Впереди ждала лишь кромешная тьма, будто в узилище с высоким сводом. Он мысленно представлял себе, как Бог со смехом отмеривает каждому смертному его участь и конец. А может быть, такому слабому духом человеку, как он, всегда уготована неодолимая беда? Неужто во веки вечные будут рождаться на свет такие же горемыки, как он? Или недоля привязывается к какому-то определенному месту? Уж не потому ли его так тянет в Хокин-Филд? Может, все силы Земли, про которую мудрецы говорят, что она вроде бы круглая, действуют заодно? Вот над какими вопросами раздумывал Хэмо на том небольшом избранном им поле. Он упорно смотрел под ноги, словно не хотел ни на что отвлекаться от одолевавших его мыслей, видимо, настолько тяжелых, что голова его совсем поникла. Время от времени он что-то бормотал едва слышно, будто слова эти не стоило даже произносить вслух. [14]
Собственная душевная смута приводила Хэмо в недоумение. Жизненный успех его и прежде ничуть не волновал, но тут все было куда хуже: он не мог взять в толк, что с ним происходит. Лишь когда луна уже стояла в зените, прямо над его головой, он решился покинуть Хокин-Филд и медленно поехал обратно, в монастырь Сент-Бартоломью. Там его уже поджидал Уильям Эксмью:
— Ты все-таки ослушался меня. Покинул обитель, отправился шляться, — гневно бросил он и ударил Хэмо по лицу.
Хэмо и не пытался уклониться; он откинул со лба волосы, выпрямился и произнес:
— Надо же мне хоть куда-то ходить. А то сижу здесь, как птица в клетке.
— Я же тебя, Хэмо, уберечь хочу, нянькаюсь с тобой, как с малым ребенком. Скоро дам тебе работу. Будь покоен.
И, не сказав больше ни слова, Эксмью вышел.
— Что ж, ничто не ново под луной.
— Что верно, то верно. Наша земля-матушка кружится, как на колесе. И в свое время давно минувшее возвращается вновь.
Разговор этот происходил в библиотеке аббатства Бермондси, среди старинных, покрытых пылью веков пергаментных свитков и фолиантов на цепочках. Барристер Майлз Вавасур и монах Джолланд сидели рядом за длинным столом, перед ними лежал список «Expositio Apocalypseos» Примасия, [73] и они обсуждали его сетования на жадность и жестокосердие некоторых епископов второго века. Человек сторонний, случись ему увидеть этих совсем разных людей вместе, немало удивился бы тому, что законник столь высокого звания откинул с головы свой белый шелковый капюшон, чтобы без церемоний беседовать с рядовым монахом. Но Майлз Вавасур хорошо знал цену скромному бенедиктинцу. Джолланд, кладезь познаний, много лет трудился над комментарием к «Historia Ecclesiastica Brittaniarum et maxime gentis Anglorum» Беды [74] и считался величайшим знатоком ранней истории Англии и английской церкви. Однако, при всем уважении к учености монаха, Вавасур приехал к нему с иной целью — проверить, сколь крепка его вера, и узнать, распространяется ли она на все, что связано с его Богом.
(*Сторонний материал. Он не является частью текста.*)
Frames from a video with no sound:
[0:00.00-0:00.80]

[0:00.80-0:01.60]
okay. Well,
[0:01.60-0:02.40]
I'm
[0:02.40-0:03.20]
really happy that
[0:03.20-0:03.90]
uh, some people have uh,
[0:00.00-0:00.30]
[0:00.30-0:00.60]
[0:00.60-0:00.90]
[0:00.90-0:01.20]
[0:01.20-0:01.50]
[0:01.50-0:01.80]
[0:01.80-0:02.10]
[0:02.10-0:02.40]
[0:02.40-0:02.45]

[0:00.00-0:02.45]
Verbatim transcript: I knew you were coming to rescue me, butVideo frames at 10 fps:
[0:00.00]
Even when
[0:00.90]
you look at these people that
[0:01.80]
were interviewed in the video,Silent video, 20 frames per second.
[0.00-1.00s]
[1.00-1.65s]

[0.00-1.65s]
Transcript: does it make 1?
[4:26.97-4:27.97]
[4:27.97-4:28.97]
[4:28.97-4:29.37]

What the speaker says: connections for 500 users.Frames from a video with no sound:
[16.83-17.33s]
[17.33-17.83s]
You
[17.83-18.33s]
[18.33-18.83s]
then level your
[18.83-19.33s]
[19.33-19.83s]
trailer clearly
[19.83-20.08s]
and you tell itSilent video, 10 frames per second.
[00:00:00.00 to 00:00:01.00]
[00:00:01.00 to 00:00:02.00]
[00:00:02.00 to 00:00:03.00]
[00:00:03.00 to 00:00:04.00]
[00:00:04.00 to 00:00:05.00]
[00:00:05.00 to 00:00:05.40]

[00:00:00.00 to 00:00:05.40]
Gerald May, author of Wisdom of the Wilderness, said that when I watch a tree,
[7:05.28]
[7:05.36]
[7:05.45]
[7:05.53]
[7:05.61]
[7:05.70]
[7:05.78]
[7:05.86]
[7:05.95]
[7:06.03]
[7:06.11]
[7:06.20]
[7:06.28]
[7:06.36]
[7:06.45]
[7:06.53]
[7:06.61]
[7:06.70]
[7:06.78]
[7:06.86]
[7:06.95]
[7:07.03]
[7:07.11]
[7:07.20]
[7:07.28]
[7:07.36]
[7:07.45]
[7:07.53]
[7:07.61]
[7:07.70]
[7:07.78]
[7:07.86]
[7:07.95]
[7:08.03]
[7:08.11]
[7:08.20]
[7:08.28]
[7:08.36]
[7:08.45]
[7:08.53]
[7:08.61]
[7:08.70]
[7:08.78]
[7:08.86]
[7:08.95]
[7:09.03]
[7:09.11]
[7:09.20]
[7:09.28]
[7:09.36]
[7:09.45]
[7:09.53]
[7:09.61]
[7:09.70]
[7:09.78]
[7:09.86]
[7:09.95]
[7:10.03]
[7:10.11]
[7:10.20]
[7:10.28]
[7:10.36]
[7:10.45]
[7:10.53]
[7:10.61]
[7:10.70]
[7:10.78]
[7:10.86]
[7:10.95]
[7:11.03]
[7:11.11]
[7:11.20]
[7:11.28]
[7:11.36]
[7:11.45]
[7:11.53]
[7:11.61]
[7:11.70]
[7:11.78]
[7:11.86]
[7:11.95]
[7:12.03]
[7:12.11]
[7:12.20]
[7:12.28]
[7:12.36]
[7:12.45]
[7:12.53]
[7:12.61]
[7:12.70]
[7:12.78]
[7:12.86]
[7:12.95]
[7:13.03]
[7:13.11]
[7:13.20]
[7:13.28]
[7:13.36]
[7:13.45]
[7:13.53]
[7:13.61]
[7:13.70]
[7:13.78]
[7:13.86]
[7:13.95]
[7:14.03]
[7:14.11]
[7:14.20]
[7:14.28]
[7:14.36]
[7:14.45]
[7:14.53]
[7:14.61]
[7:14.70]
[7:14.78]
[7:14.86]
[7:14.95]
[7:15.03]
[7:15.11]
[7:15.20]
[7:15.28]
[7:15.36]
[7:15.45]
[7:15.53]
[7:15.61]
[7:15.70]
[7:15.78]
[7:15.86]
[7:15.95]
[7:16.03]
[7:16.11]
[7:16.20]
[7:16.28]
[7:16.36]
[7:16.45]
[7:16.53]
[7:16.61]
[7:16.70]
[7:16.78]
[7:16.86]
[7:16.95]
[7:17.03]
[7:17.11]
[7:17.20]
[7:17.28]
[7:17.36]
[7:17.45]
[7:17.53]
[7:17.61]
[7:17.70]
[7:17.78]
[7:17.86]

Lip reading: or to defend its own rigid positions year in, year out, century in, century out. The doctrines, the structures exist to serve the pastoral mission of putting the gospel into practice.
Подобно прочим членам общества «Доминус», Вавасур ничуть не верил в то, перед чем благоговел простой люд. Человек умный, любознательный, порывистый, он вдобавок, как истый законник, питал особое пристрастие к дебатам и острой полемике. Словно стремясь приоткрыть истинный характер барристера, природа наделила его крупным носом и большим ртом. Хотя в Бермондзи он приехал и для того, чтобы разузнать подробности некоторых чудес, связанных с историей аббатства Гластонбери, разговор пошел по иному руслу. В мире непременно будут происходить новые важные события, уверенно заявил монах.